|As noted here, I’m commenting daily on the WMG Holiday Spectacular—which is a great project that releases a story every day. These might be reviews. Or not. They might be interesting. Or … um … not. They will be fun, though. For me, at least.|
Here’s the next story.
“On a Cold Winter’s Night”
I went to the grocery store earlier today, with the idea that I would use the drive time and any other quiet moments to plot a story I intend to write soon. It turns out, however, that there was a problem with this idea. I had read “On a Cold Winter’s Night” just before I left the house. So, instead of thinking about my own work, my thoughts kept returning to this story.
It’s really well done. It’s compelling in a harsh kind of way. But that alone, however, would not have caused me to lose concentration. No, the mere fact that this is a really good story—all buy itself—would not have put me off my game like that.
I kept thinking about the characters, though. The father. The mother. Our main protagonist, Will. Each of his three sisters.
There is a lot going on here.
I am willing to bet that I could use this story as the foundation to write several thousand words over themes these characters are playing through: what it means to be loved or simply to love, whether love should be unconditional—even if it should be, what does that look like? I’m also thinking about what it means to be an adult, or what it means to be a spouse or a parent. If you truly love someone can you see certain truths, or not? If not, is that a bad thing?

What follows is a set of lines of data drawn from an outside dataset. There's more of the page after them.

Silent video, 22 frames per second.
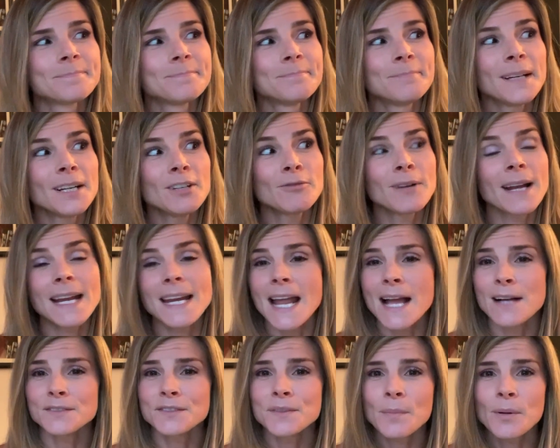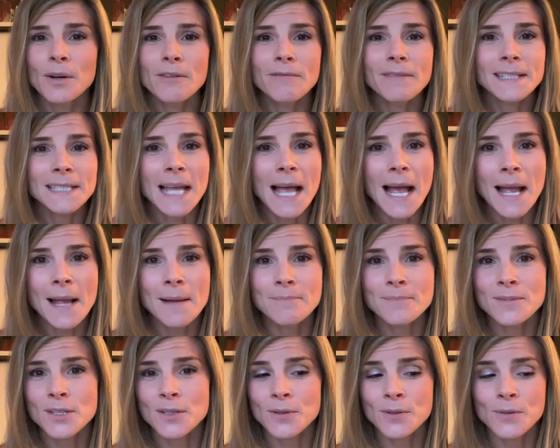But right now is the perfect time
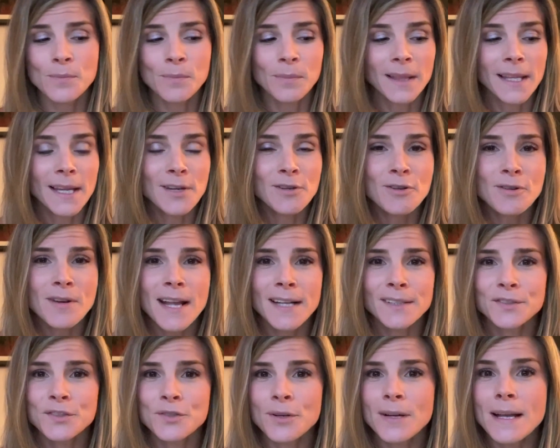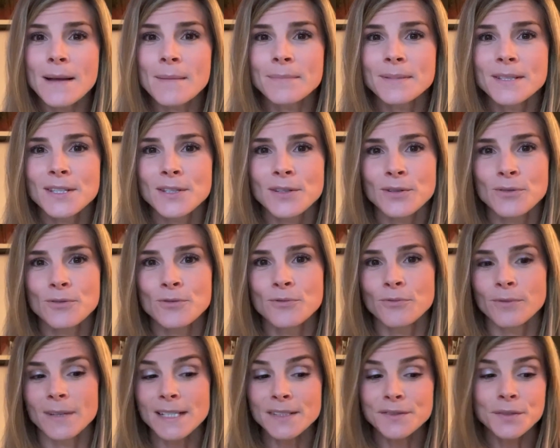to plan your next trip, to
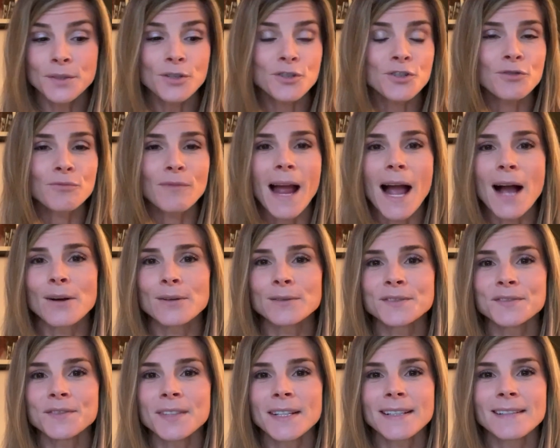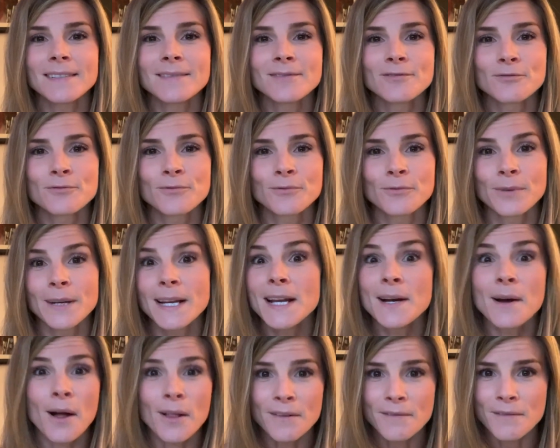research routes and read
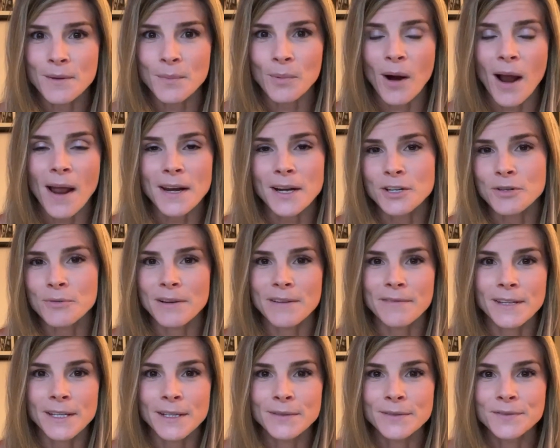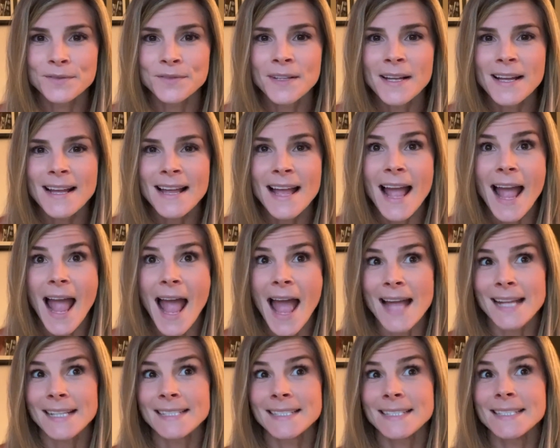all of the product reviews,
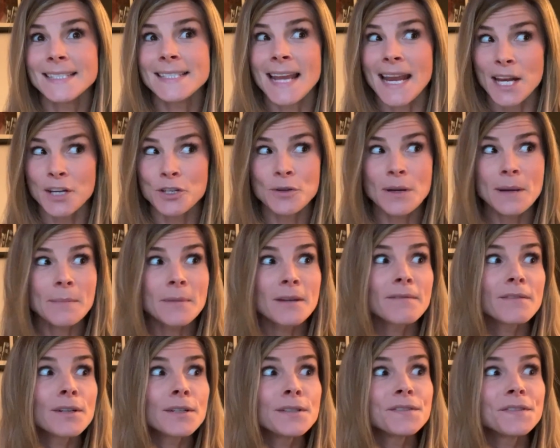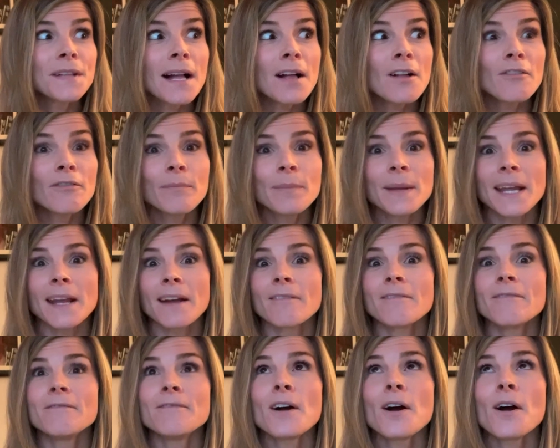and daydream of yourself being
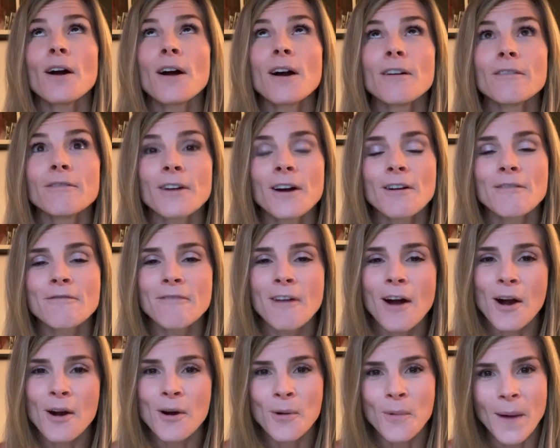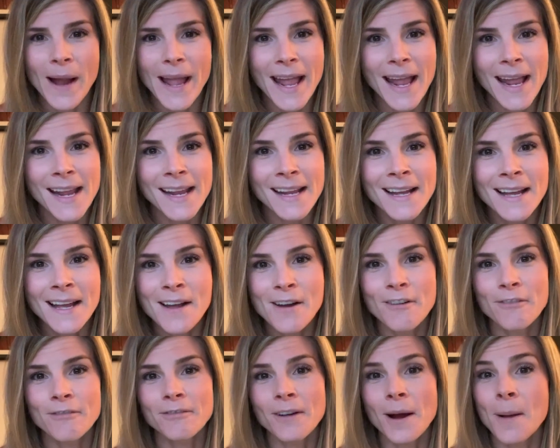far, far, far away
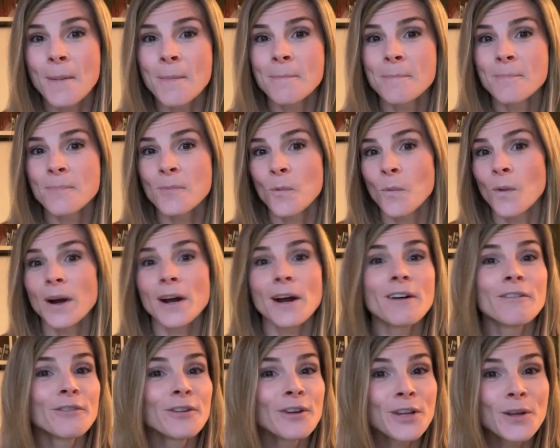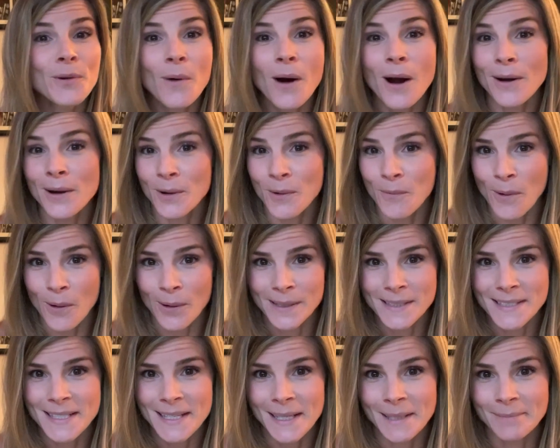from wherever you are in
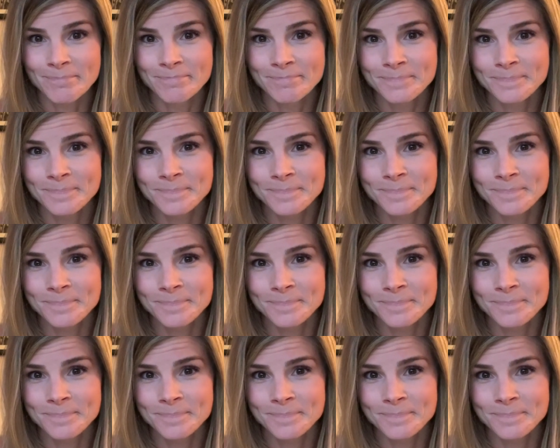quarantine.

If you’ve been around here for long, you may know that I have a few short stories that I go back to every now and then. This may well turn out to be one of them. I know that I’m going to read it again sometime, though. I’m wondering whether follow-on readings will give me the same feelings I have right now–whether I’ll be as enthralled by the relationship I’m dwelling in, which in this case is the relationship between the boy and his father, or whether being in a different place of my own life will result in reading a different slant more strongly.
I say that because I don’t think there are any throwaway characters in this work.
As I drove to the grocery store, turning it over in my mind, I realized that every character has a point of view here, and every character has something to say about all of those questions that I was asking up earlier in this conversation.
“On a Cold Winter’s Night” is chilling to the bone, and as such there is no dross to be found in either its prose or its structure.